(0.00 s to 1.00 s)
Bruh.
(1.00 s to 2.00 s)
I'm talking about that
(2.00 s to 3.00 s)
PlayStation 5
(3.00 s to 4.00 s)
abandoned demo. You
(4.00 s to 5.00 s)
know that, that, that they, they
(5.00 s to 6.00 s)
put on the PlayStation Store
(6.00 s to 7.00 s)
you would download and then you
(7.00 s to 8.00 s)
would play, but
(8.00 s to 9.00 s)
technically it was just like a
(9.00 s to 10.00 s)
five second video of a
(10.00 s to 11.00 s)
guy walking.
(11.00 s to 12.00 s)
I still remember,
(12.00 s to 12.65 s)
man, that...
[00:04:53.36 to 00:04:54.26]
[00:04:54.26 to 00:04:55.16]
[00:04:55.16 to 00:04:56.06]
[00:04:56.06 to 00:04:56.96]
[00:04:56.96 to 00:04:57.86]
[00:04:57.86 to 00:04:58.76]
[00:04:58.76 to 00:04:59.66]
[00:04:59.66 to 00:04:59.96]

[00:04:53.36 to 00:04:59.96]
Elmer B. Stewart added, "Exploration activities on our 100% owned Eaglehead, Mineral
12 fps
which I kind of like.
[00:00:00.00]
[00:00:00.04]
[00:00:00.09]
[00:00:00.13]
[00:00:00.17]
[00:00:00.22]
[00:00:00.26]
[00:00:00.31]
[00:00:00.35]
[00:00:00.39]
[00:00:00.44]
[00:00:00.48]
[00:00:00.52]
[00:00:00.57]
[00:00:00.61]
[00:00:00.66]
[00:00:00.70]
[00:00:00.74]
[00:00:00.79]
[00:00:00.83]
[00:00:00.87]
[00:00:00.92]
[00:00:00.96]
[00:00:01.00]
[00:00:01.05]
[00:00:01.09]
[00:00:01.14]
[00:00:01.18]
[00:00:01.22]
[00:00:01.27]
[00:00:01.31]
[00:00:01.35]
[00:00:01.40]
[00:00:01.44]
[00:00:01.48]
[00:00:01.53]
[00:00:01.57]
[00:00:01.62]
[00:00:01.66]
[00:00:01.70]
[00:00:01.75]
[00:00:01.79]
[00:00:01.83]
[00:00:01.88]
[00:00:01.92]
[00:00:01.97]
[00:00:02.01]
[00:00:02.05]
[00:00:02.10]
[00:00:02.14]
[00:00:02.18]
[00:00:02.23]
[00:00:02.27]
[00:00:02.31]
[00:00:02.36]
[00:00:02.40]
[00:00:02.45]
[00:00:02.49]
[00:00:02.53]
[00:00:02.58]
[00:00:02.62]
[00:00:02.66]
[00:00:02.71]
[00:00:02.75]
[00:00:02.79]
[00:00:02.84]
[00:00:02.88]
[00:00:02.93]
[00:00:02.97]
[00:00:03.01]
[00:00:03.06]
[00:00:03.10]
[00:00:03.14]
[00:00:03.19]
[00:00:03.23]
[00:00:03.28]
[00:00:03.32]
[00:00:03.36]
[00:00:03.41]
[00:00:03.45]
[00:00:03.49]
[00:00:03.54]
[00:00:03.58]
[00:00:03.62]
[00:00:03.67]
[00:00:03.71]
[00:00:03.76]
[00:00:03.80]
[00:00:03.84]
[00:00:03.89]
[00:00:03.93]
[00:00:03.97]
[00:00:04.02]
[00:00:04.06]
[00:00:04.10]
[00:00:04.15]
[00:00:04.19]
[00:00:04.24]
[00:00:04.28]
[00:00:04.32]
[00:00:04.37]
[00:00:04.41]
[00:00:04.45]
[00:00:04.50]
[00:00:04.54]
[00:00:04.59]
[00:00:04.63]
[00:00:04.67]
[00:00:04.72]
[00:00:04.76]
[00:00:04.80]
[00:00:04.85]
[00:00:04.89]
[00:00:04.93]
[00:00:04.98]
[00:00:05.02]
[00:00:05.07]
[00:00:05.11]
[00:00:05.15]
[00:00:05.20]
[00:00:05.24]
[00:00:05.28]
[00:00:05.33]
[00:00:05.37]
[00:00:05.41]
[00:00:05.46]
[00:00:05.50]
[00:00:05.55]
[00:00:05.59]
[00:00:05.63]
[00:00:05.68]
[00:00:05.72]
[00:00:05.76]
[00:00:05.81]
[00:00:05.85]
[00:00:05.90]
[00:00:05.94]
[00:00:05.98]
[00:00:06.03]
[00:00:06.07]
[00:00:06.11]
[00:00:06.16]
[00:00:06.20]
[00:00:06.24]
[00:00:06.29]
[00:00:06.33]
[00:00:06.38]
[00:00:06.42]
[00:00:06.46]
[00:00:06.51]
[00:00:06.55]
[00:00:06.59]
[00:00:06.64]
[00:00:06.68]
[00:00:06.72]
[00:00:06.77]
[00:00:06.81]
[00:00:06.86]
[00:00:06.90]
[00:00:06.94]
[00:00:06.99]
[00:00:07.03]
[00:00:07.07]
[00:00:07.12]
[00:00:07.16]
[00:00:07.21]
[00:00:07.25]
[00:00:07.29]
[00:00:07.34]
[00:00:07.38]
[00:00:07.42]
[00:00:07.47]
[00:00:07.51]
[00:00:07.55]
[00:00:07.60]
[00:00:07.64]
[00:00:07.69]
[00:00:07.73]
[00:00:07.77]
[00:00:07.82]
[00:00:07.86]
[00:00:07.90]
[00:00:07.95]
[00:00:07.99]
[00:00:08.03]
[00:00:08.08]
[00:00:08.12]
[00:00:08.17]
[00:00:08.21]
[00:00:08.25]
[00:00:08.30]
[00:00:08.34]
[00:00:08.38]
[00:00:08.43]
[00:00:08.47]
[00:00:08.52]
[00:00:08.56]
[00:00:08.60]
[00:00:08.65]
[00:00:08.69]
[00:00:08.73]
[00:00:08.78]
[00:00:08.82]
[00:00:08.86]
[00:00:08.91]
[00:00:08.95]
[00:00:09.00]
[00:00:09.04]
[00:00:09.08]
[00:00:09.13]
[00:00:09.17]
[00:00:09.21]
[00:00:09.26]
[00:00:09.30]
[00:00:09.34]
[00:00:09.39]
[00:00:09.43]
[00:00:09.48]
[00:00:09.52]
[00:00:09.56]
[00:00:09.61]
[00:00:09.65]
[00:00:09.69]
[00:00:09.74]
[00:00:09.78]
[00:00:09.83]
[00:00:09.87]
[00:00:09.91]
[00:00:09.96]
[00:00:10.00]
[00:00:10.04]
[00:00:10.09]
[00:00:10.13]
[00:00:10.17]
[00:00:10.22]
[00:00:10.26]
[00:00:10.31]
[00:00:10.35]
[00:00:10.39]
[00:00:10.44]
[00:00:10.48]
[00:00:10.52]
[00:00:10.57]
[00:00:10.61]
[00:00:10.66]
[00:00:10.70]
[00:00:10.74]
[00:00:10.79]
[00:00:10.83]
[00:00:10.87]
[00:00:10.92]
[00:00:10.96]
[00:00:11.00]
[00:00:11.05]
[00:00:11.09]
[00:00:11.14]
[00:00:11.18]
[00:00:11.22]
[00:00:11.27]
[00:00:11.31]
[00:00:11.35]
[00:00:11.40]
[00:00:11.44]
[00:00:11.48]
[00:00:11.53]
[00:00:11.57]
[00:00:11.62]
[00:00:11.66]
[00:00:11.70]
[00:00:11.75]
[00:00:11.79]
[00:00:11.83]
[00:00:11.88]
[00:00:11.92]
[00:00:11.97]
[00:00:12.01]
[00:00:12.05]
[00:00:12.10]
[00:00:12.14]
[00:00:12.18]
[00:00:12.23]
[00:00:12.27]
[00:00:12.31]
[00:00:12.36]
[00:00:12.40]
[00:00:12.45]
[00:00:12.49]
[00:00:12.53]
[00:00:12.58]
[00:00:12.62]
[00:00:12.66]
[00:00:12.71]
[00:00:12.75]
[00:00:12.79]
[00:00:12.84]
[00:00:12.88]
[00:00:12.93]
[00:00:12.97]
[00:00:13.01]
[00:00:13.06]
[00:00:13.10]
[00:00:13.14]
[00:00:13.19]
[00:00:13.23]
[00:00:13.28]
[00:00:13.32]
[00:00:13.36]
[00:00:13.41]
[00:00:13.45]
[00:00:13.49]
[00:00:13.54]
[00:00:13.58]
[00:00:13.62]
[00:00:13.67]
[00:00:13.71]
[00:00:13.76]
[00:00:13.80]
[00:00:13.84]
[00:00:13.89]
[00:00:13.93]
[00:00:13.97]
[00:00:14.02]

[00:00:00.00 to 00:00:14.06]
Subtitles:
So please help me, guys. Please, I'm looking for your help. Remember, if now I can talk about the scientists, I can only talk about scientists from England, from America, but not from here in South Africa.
=-=-=-=-=
About this task: Using only the entries above, output the line with "[00:00:03.97]", the line with "[00:00:05.28]", and all lines between them, exactly as they stand.

Response area:
[00:00:03.97]
[00:00:04.02]
[00:00:04.06]
[00:00:04.10]
[00:00:04.15]
[00:00:04.19]
[00:00:04.24]
[00:00:04.28]
[00:00:04.32]
[00:00:04.37]
[00:00:04.41]
[00:00:04.45]
[00:00:04.50]
[00:00:04.54]
[00:00:04.59]
[00:00:04.63]
[00:00:04.67]
[00:00:04.72]
[00:00:04.76]
[00:00:04.80]
[00:00:04.85]
[00:00:04.89]
[00:00:04.93]
[00:00:04.98]
[00:00:05.02]
[00:00:05.07]
[00:00:05.11]
[00:00:05.15]
[00:00:05.20]
[00:00:05.24]
[00:00:05.28]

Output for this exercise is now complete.